There have been promising projects on the internet, such as 360degrees, focusing on the criminal justice system, allowing the viewer to gain knowledge from the defendant, prosecutor, judge, victim and parents as seen through a 360degree panoramic moving image.

Photo essays are also a good start at putting photographs together with text and audio and letting the viewer choose what they want to hear.

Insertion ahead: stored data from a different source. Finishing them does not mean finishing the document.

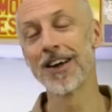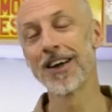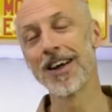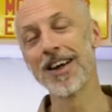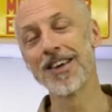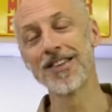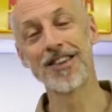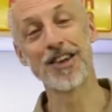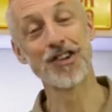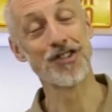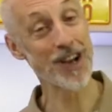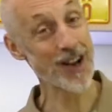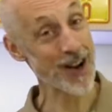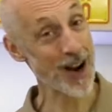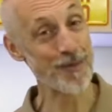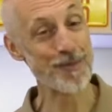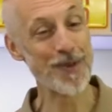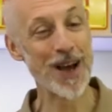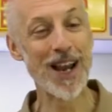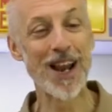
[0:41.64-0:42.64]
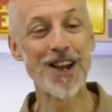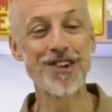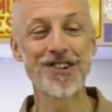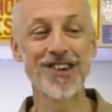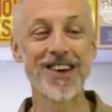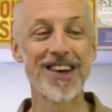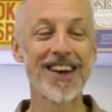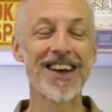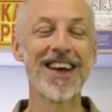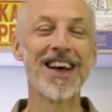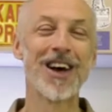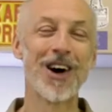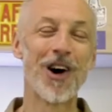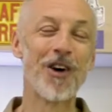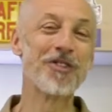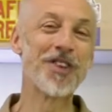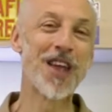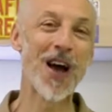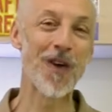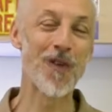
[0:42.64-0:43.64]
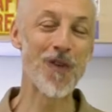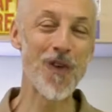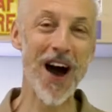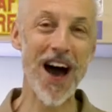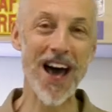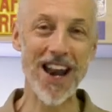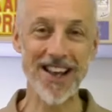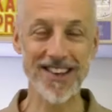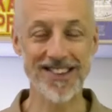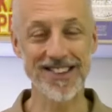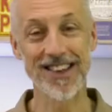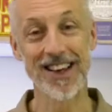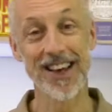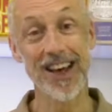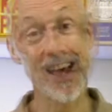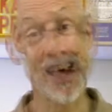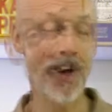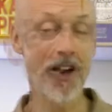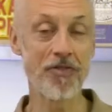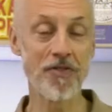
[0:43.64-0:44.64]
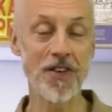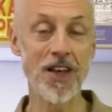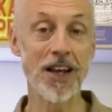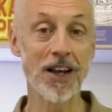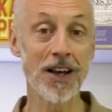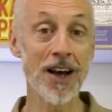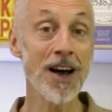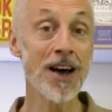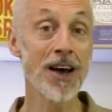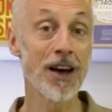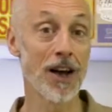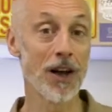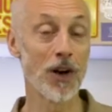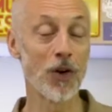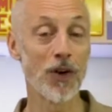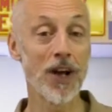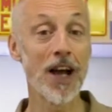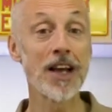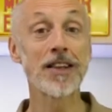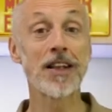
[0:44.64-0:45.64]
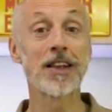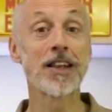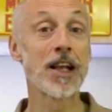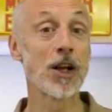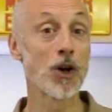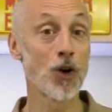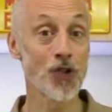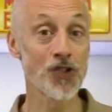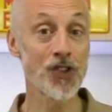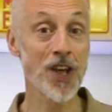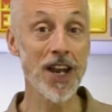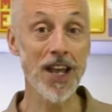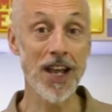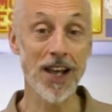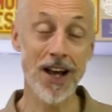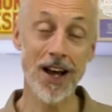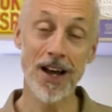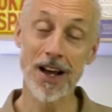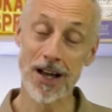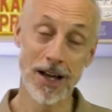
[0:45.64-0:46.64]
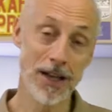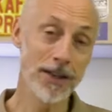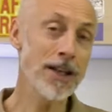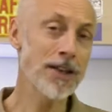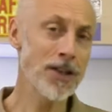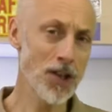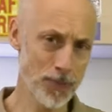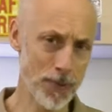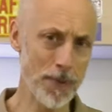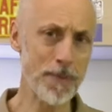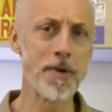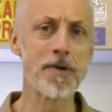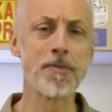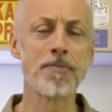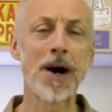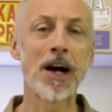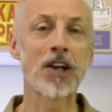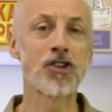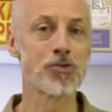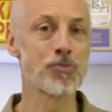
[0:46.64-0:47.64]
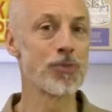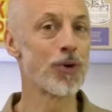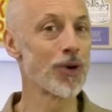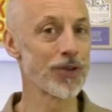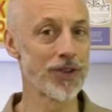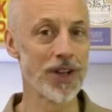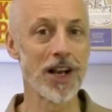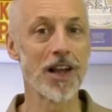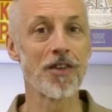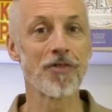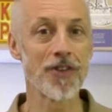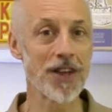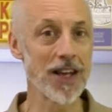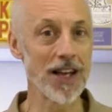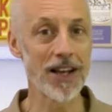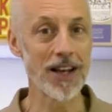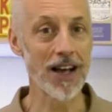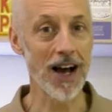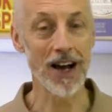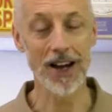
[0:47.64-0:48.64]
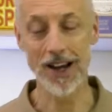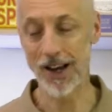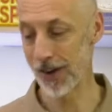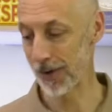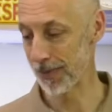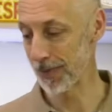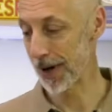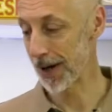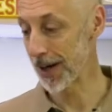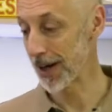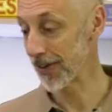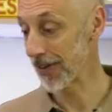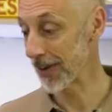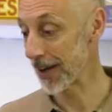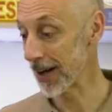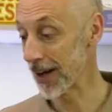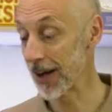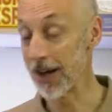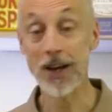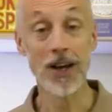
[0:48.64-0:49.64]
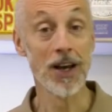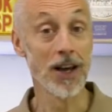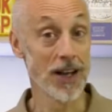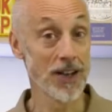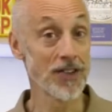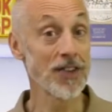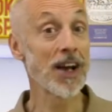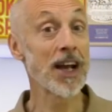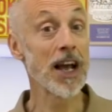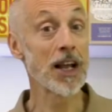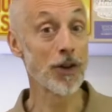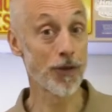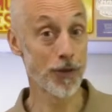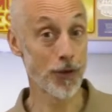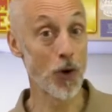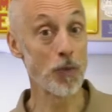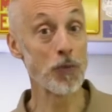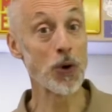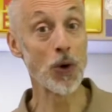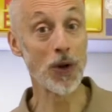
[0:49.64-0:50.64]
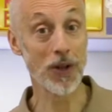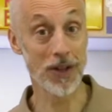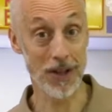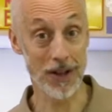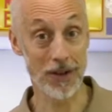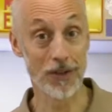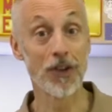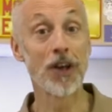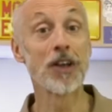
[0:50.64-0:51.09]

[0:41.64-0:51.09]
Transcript: is the general manager of the Aquiares, a finca located in Costa Rica that is probably much more than a finca. It's a kind of community. So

Photosynth a new in development program from Microsoft that can see the ‘DNA’ of a photograph seeing its features and matches it to other photographs with the same features. Photosynth could combine many images of the same scene and create a 3D composite image that the viewer could look around and view the place in more depth.

My Opinions

What he has been talking about is already happening on the internet, especially with sites like Facebook, where it can identify the same people in your uploaded images and tag them for you. I do like the idea of hyperlinking parts of images so the viewer could find out more information, so the image turns into a mine of research. But this may also ruin its meaning as a photograph, the viewer might forget the image they saw and just remember the information it took them to. I think having one image that links to many different points of information is a really good idea, the image could link to different photographs you have taken, or new ideas and research. Fred Ritchin has given me a lot to think about in how I present my work, if it should have one main meaning, or if I should add more information for the viewers to find and follow their own ideas about my image.